▸ EXERCISE
Return the lines beginning at the one that contains "[00:02:40.85]" and running to the end of the records, exactly and with nothing else. Omit pictures.

▸ RECORDS
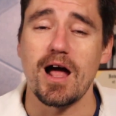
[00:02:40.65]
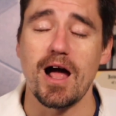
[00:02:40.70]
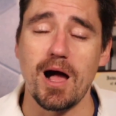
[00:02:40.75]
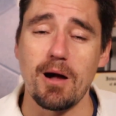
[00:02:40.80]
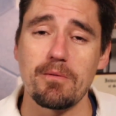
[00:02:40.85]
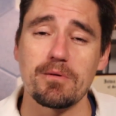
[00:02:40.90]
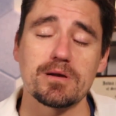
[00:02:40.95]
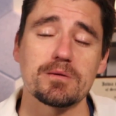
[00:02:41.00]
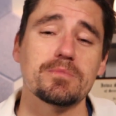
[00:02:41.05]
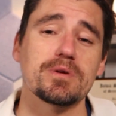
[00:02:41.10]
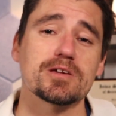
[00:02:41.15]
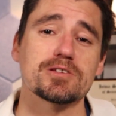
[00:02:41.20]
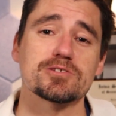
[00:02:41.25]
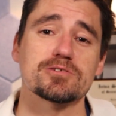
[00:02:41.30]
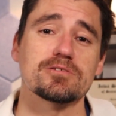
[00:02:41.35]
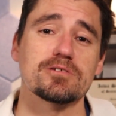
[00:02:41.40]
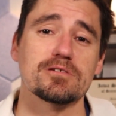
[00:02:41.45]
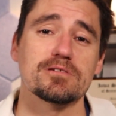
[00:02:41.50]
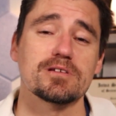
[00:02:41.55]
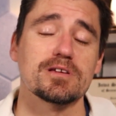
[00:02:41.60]
I wanna make
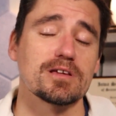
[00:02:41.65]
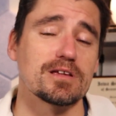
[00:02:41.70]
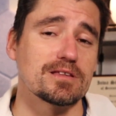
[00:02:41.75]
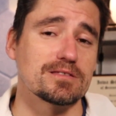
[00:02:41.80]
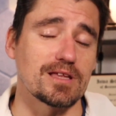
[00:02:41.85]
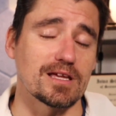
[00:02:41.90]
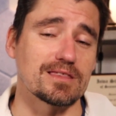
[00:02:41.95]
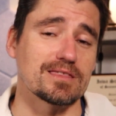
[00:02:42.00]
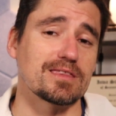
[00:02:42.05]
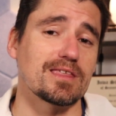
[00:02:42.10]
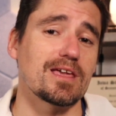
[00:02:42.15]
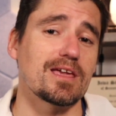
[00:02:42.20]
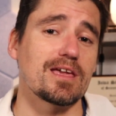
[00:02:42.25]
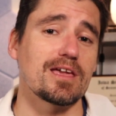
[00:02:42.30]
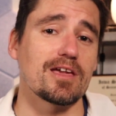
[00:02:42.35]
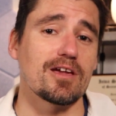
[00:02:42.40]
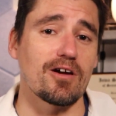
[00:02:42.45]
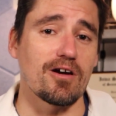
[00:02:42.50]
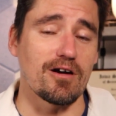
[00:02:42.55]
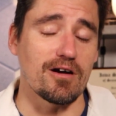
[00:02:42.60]
sure that
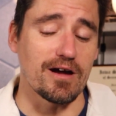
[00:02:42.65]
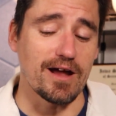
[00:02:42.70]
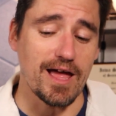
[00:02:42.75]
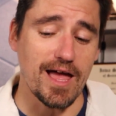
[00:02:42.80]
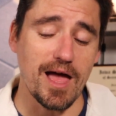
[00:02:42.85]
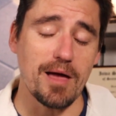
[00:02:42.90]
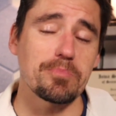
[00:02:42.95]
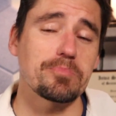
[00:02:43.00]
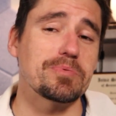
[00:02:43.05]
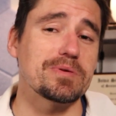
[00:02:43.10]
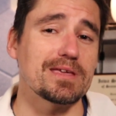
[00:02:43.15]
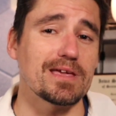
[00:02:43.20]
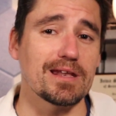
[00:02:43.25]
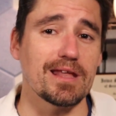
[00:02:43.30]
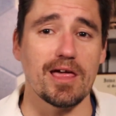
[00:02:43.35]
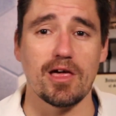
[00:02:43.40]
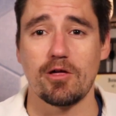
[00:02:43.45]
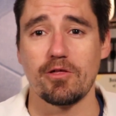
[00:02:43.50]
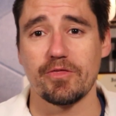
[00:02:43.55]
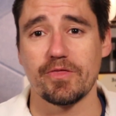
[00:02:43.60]
they are happy and
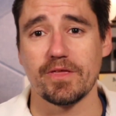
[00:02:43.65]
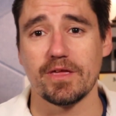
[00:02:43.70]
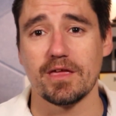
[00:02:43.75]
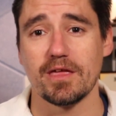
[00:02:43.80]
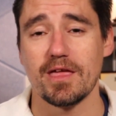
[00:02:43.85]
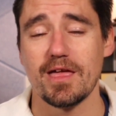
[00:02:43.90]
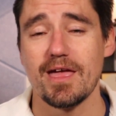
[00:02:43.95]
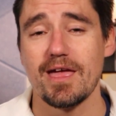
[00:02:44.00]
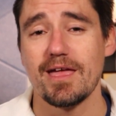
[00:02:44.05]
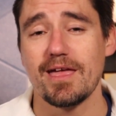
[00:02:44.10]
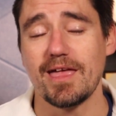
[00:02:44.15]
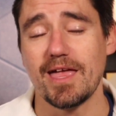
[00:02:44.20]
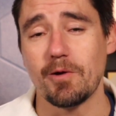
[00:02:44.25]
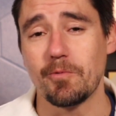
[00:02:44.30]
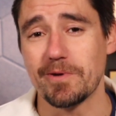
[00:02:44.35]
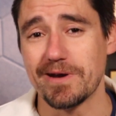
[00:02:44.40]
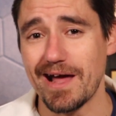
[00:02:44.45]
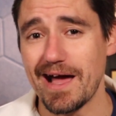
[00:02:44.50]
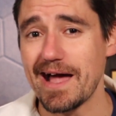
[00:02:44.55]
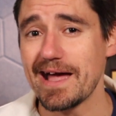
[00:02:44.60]
healthy, and
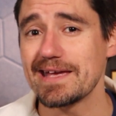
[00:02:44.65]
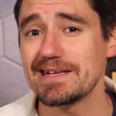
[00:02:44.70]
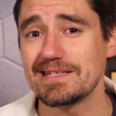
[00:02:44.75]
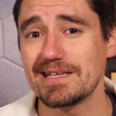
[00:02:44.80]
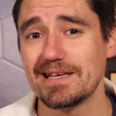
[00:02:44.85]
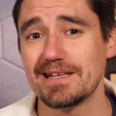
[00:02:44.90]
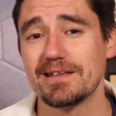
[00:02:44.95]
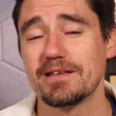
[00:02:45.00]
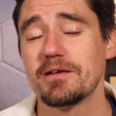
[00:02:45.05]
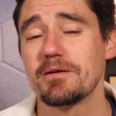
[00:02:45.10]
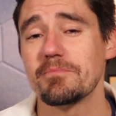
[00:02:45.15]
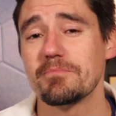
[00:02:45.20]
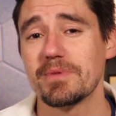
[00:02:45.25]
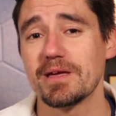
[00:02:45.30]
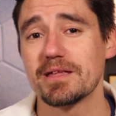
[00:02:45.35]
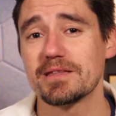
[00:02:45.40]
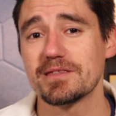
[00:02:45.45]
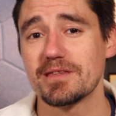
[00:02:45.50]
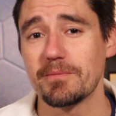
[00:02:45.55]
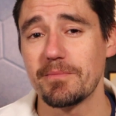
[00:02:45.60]
what I did
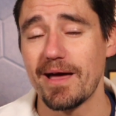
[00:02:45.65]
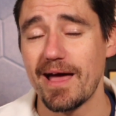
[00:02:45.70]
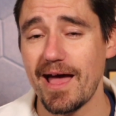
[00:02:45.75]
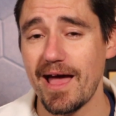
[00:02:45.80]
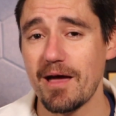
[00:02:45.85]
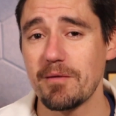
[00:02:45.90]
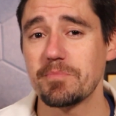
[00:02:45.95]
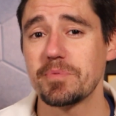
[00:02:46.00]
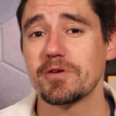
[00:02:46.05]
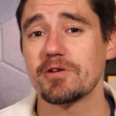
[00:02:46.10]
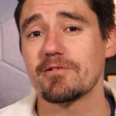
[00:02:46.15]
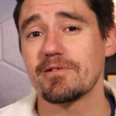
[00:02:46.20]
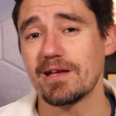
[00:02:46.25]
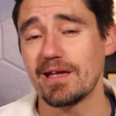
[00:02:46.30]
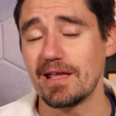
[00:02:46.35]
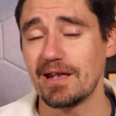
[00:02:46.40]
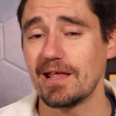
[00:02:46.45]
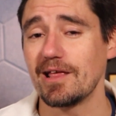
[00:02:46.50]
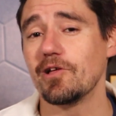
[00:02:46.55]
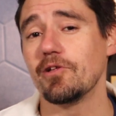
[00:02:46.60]
makes them happier
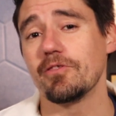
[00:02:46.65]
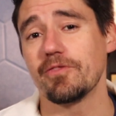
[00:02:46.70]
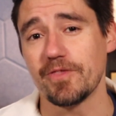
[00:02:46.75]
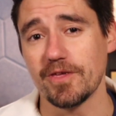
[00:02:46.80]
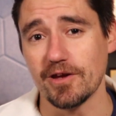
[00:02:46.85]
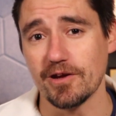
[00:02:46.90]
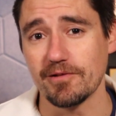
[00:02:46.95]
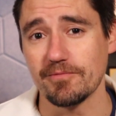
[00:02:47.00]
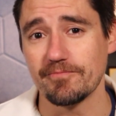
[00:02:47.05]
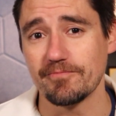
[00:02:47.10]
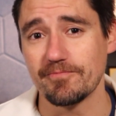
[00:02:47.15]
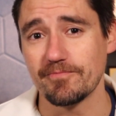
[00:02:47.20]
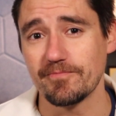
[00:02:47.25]
and healthier.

▸ WRITTEN SOLUTION
[00:02:40.85]
[00:02:40.90]
[00:02:40.95]
[00:02:41.00]
[00:02:41.05]
[00:02:41.10]
[00:02:41.15]
[00:02:41.20]
[00:02:41.25]
[00:02:41.30]
[00:02:41.35]
[00:02:41.40]
[00:02:41.45]
[00:02:41.50]
[00:02:41.55]
[00:02:41.60]
I wanna make
[00:02:41.65]
[00:02:41.70]
[00:02:41.75]
[00:02:41.80]
[00:02:41.85]
[00:02:41.90]
[00:02:41.95]
[00:02:42.00]
[00:02:42.05]
[00:02:42.10]
[00:02:42.15]
[00:02:42.20]
[00:02:42.25]
[00:02:42.30]
[00:02:42.35]
[00:02:42.40]
[00:02:42.45]
[00:02:42.50]
[00:02:42.55]
[00:02:42.60]
sure that
[00:02:42.65]
[00:02:42.70]
[00:02:42.75]
[00:02:42.80]
[00:02:42.85]
[00:02:42.90]
[00:02:42.95]
[00:02:43.00]
[00:02:43.05]
[00:02:43.10]
[00:02:43.15]
[00:02:43.20]
[00:02:43.25]
[00:02:43.30]
[00:02:43.35]
[00:02:43.40]
[00:02:43.45]
[00:02:43.50]
[00:02:43.55]
[00:02:43.60]
they are happy and
[00:02:43.65]
[00:02:43.70]
[00:02:43.75]
[00:02:43.80]
[00:02:43.85]
[00:02:43.90]
[00:02:43.95]
[00:02:44.00]
[00:02:44.05]
[00:02:44.10]
[00:02:44.15]
[00:02:44.20]
[00:02:44.25]
[00:02:44.30]
[00:02:44.35]
[00:02:44.40]
[00:02:44.45]
[00:02:44.50]
[00:02:44.55]
[00:02:44.60]
healthy, and
[00:02:44.65]
[00:02:44.70]
[00:02:44.75]
[00:02:44.80]
[00:02:44.85]
[00:02:44.90]
[00:02:44.95]
[00:02:45.00]
[00:02:45.05]
[00:02:45.10]
[00:02:45.15]
[00:02:45.20]
[00:02:45.25]
[00:02:45.30]
[00:02:45.35]
[00:02:45.40]
[00:02:45.45]
[00:02:45.50]
[00:02:45.55]
[00:02:45.60]
what I did
[00:02:45.65]
[00:02:45.70]
[00:02:45.75]
[00:02:45.80]
[00:02:45.85]
[00:02:45.90]
[00:02:45.95]
[00:02:46.00]
[00:02:46.05]
[00:02:46.10]
[00:02:46.15]
[00:02:46.20]
[00:02:46.25]
[00:02:46.30]
[00:02:46.35]
[00:02:46.40]
[00:02:46.45]
[00:02:46.50]
[00:02:46.55]
[00:02:46.60]
makes them happier
[00:02:46.65]
[00:02:46.70]
[00:02:46.75]
[00:02:46.80]
[00:02:46.85]
[00:02:46.90]
[00:02:46.95]
[00:02:47.00]
[00:02:47.05]
[00:02:47.10]
[00:02:47.15]
[00:02:47.20]
[00:02:47.25]
and healthier.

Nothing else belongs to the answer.